Home > Uncategorized > Why Tom Moran, While Getting Key Issues So Right, Got It So Wrong On Fracking and Climate

Why Tom Moran, While Getting Key Issues So Right, Got It So Wrong On Fracking and Climate

 Moran & PSEG can’t see the climate forest for the emissions trees 

My good friend and homie Star Ledger editorial board writer Tom Moran got it badly wrong in his most recent editorial, which, relying on PSEG CEO Ralph Izzo’s analysis, chastised environmentalists for a “blind spot” on fracking, see:

Methinks perhaps Moran thought he was rising to Menkenian heights in attempting to hoist liberals and environmentalists on their own petard with a dose of hard scientific reality.

First, let me note that Moran gets the key climate issues absolutely right about the scientific consensus: 1) a disaster is looming, 2) we must make deep emissions reductions very quickly, and 3) we’re not even close to meeting those reductions:

But climate change is shaping up to be a global catastrophe. When you hear about threats to the food supply, think about starvation and war. When you hear about rising sea levels, think about millions of refugees fleeing Bangladesh. And when you think about severe weather, imagine Sandy on steroids, with higher sea levels. […]
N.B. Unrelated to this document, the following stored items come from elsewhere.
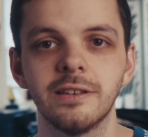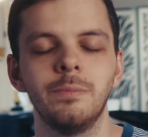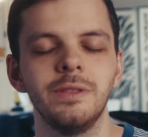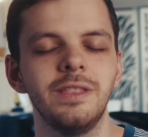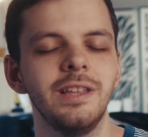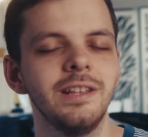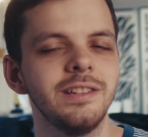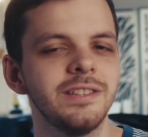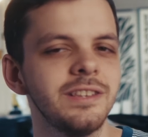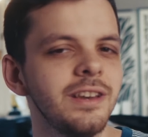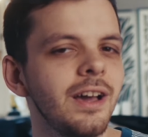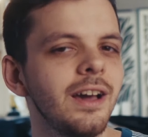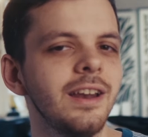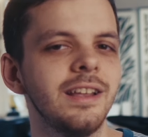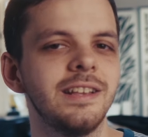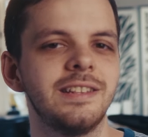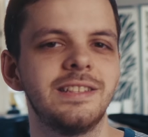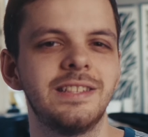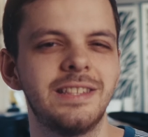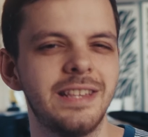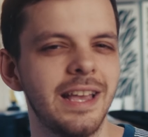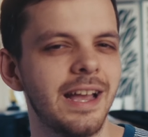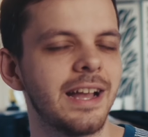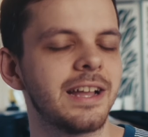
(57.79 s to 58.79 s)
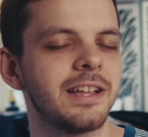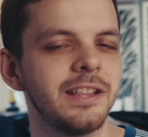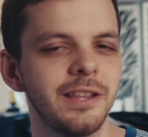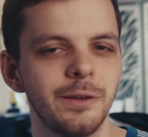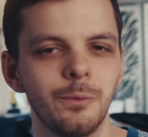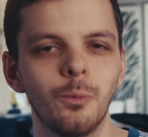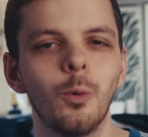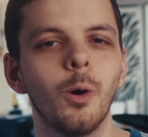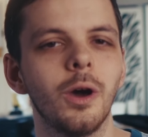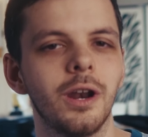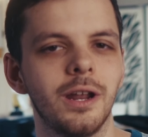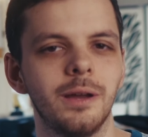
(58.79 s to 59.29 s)
but that's not exactly
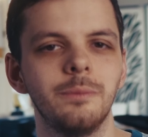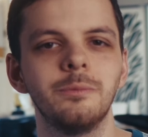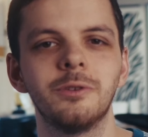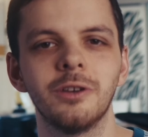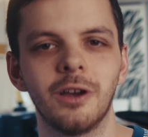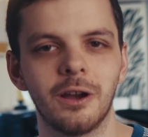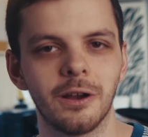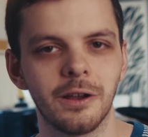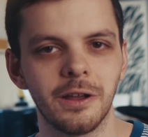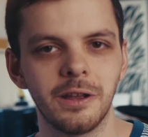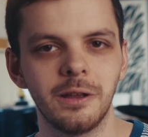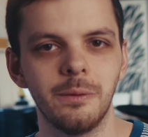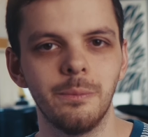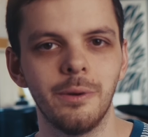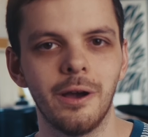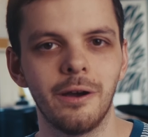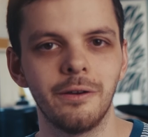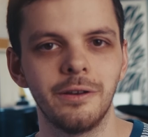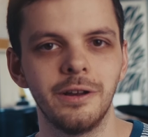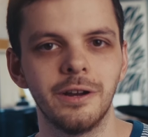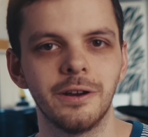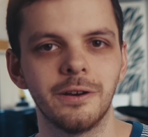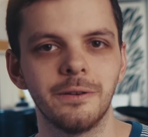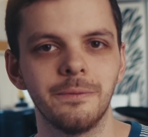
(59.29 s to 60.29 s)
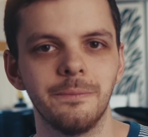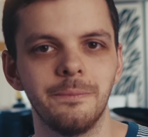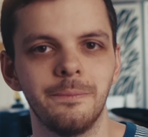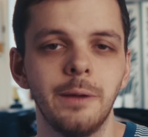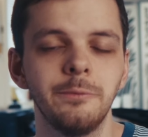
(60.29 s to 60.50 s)
what I'm talking about here.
The scientific consensus is that emissions must be cut 80 percent by the year 2050. To get there, the United States would have to eliminate all emissions from electricity, transportation, and industry.

“If you converted the entire electric system to renewables, and the entire transportation system to electric vehicles, you would just make it,” he says. “That gives you an idea of how far we are from achieving what we need to do.”

I’m not going to go into a lot of detail, but will quickly dismiss Moran’s key point he gets so wrong, a hangover from the old “gas as a bridge fuel” mythology, which he stated thusly:

I hate to be a Green Grinch, but this is one of the environmental movement’s blind spots. Cuomo’s decision is a disaster for the environment where it counts most – on climate change.

Fracking has created a boom in natural gas production, driving its price below that of coal. And when a power plant switches from coal to gas, its carbon emissions are cut in half. That is the key reason America’s carbon emissions have been dropping since 2006, despite the political stalemate.

Here’s the three main reasons, documented in many scientific studies, why Moran can’t see the climate forest for the emissions trees (and why music majors should tread lightly on science):

1. When a coal plant switches from coal to natural gas, its carbon emission are cut, but overall greenhouse gas emissions and global warming potential are not reduced by 50% and actually may increase.

Moran may not know this, but PSEG’s Mr. Izzo surely does: comparison of coal versus natural gas fuels and emission of carbon dioxide at individual power plants, is completely misleading and the wrong way to analyze the issue.

The issue is greenhouse gas emissions. Natural gas (methane) is a powerful greenhouse gas.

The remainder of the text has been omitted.